Compiled and verified.

Thank you. As i had mention early on, I do not know C all that well.

I had copy & pasted code in a case loop. Not sure as to why certain things have to be outside Loop() to work.

I assume the processor is "Little Endian" as the way the values are stuffed into the array. val of 350 returns 0x80,0x83,0x43.

In order to send "Big Endian" i can do sizeof(array) and stuff a new array with values in reverse order and pad with remaining 0x00 unless you have a more correct way to do that with the float function.

In order to send "Big Endian" i can do sizeof(array) and stuff a new array with values in reverse order and pad with remaining 0x00 unless you have a more correct way to do that with the float function.

There is no need to create another array. Simply Serial.print the existing array in the reverse order.

Paul, Yes I could do that if i was only going to display the results. After converting to Big Endian, it gets added to other data to have CRC16 done, then all the data is pumped out serially.

I have it working by swapping the order. In trying to learn C, I like to TRY to do things the most efficient way possible, instead of my loose coding I do now. LOL

I hate to ask dumb questions, but the best knowledge comes from the experts.

In trying to learn C, I like to TRY to do things the most efficient way possible, instead of my loose coding I do now. LOL

You should try to learn by doing it in a way you understand not try for efficiency. If you don't understand something you do in your program, work on it until you understand it. Completely. If there's something you don't go back over the books and learn some more. If you wonder what's the difference between and array, a pointer, a reference and a laser gun, go back and work trough primers about C and space battles until you do understand that. Repeat until you understand the subject, then move on to the next mystery.

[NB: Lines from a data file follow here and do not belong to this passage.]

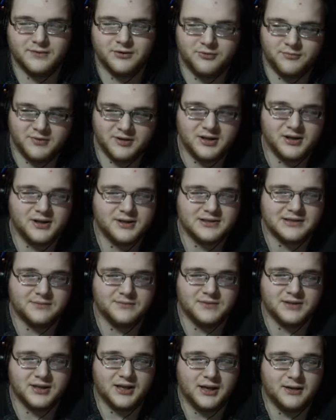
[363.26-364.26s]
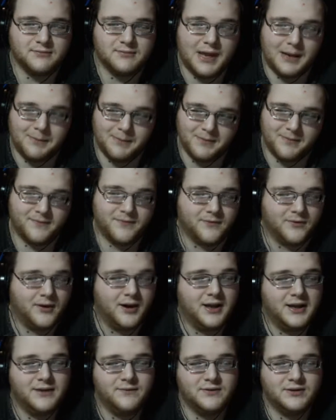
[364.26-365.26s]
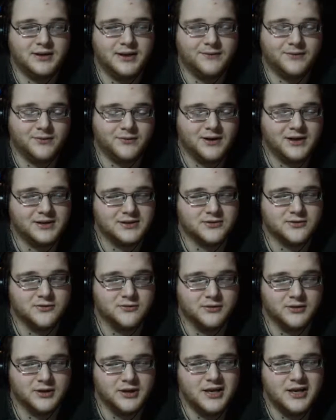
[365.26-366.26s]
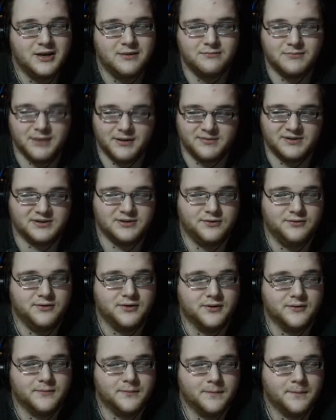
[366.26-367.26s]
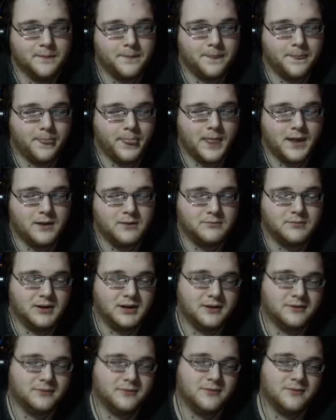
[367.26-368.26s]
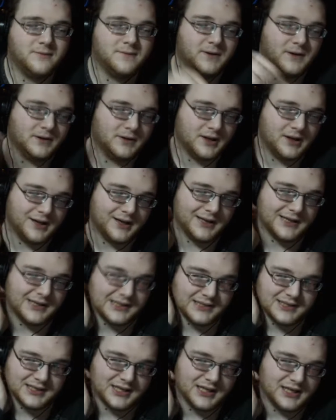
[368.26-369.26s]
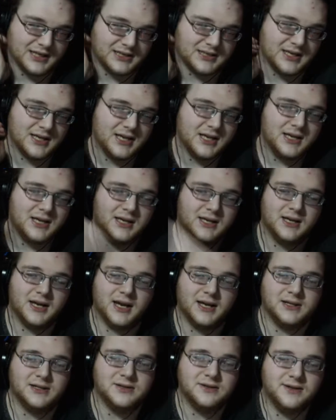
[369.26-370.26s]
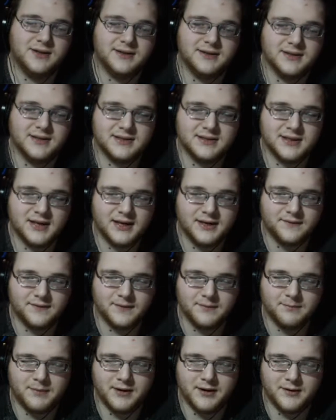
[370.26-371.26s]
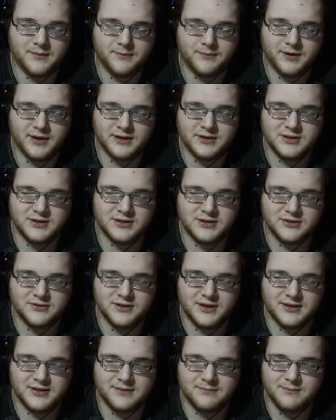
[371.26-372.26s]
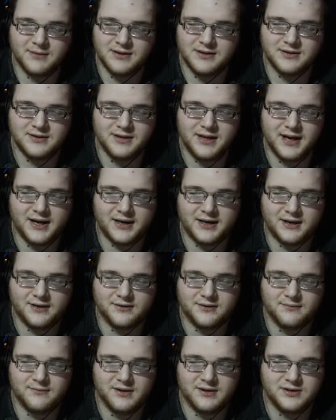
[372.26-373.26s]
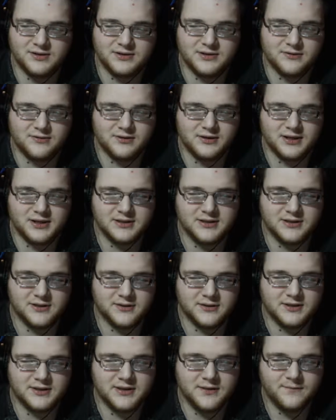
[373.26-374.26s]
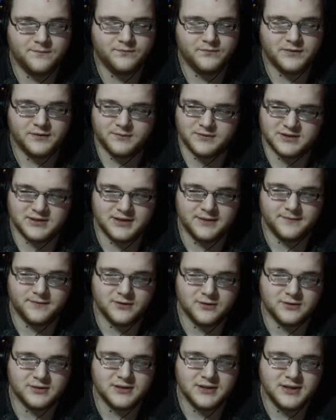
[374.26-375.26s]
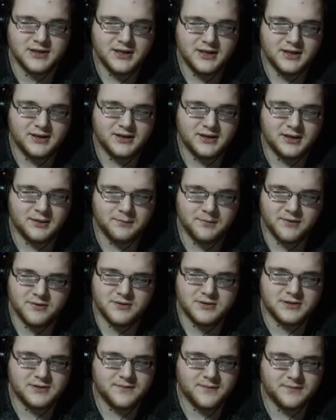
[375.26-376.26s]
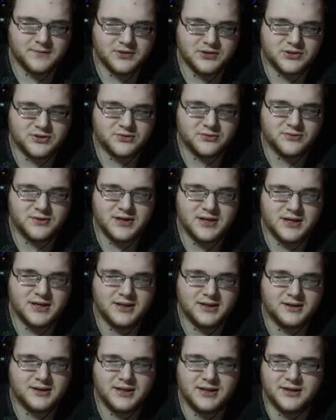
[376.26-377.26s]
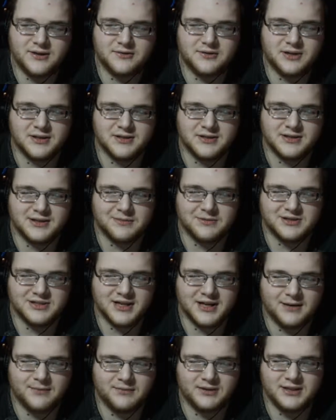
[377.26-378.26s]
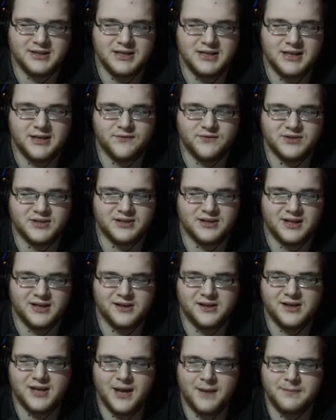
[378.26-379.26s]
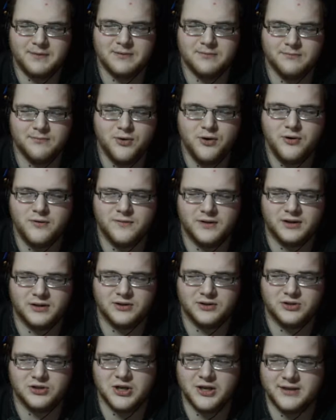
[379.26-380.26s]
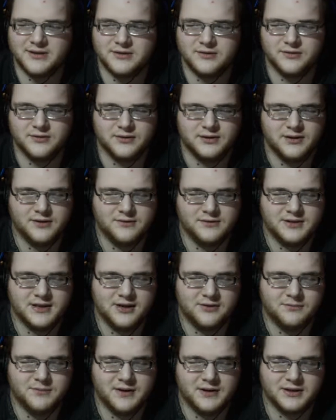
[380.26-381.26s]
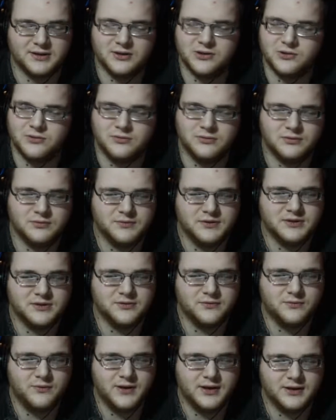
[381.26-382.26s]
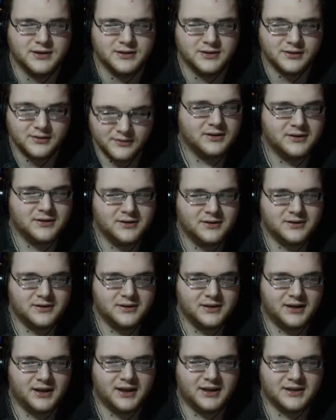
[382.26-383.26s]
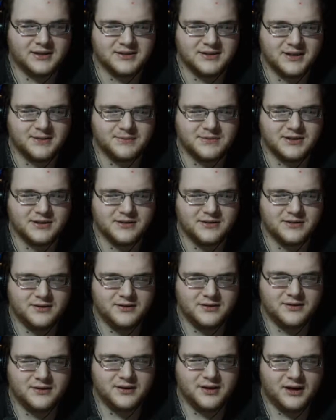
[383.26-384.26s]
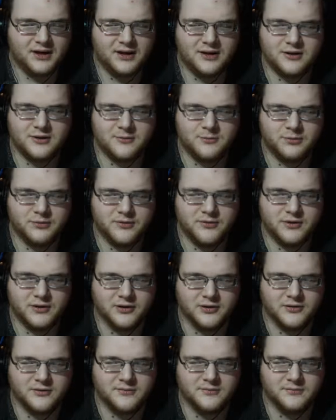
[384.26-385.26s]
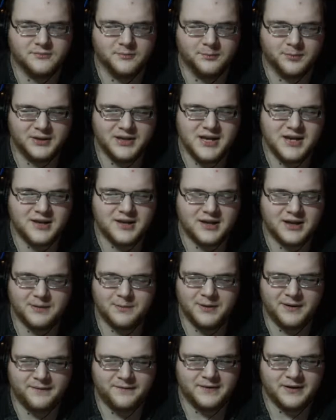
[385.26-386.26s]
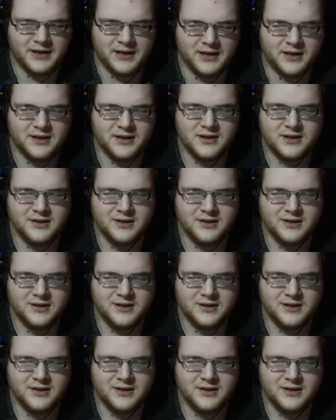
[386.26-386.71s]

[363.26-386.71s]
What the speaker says: It would be gone someday, maybe before I even left grade school, maybe sooner. My throat felt hot and tight. I took in the sight of the bare branches and tried to mentally edit out the mistletoe clusters. It was difficult. They burst from the tree thicker than summertime leaves, and they kept moving, jostled, no doubt, by the cold winter wind. Except another brutal, bleak epiphany.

I hate to ask dumb questions, but the best knowledge comes from the experts.

No, the best knowledge comes from what you put some work into understanding yourself. Experts at best will point you in the right direction, but at the level you have problems, you don't need experts. You need a book like "Learning C in 12 easy steps" and work through that.

Not sure as to why certain things have to be outside Loop() to work.

Things inside a function belong to that function, things outside don't. So the general rule is, put stuff inside a function if it belongs to it, outside if you need to share it.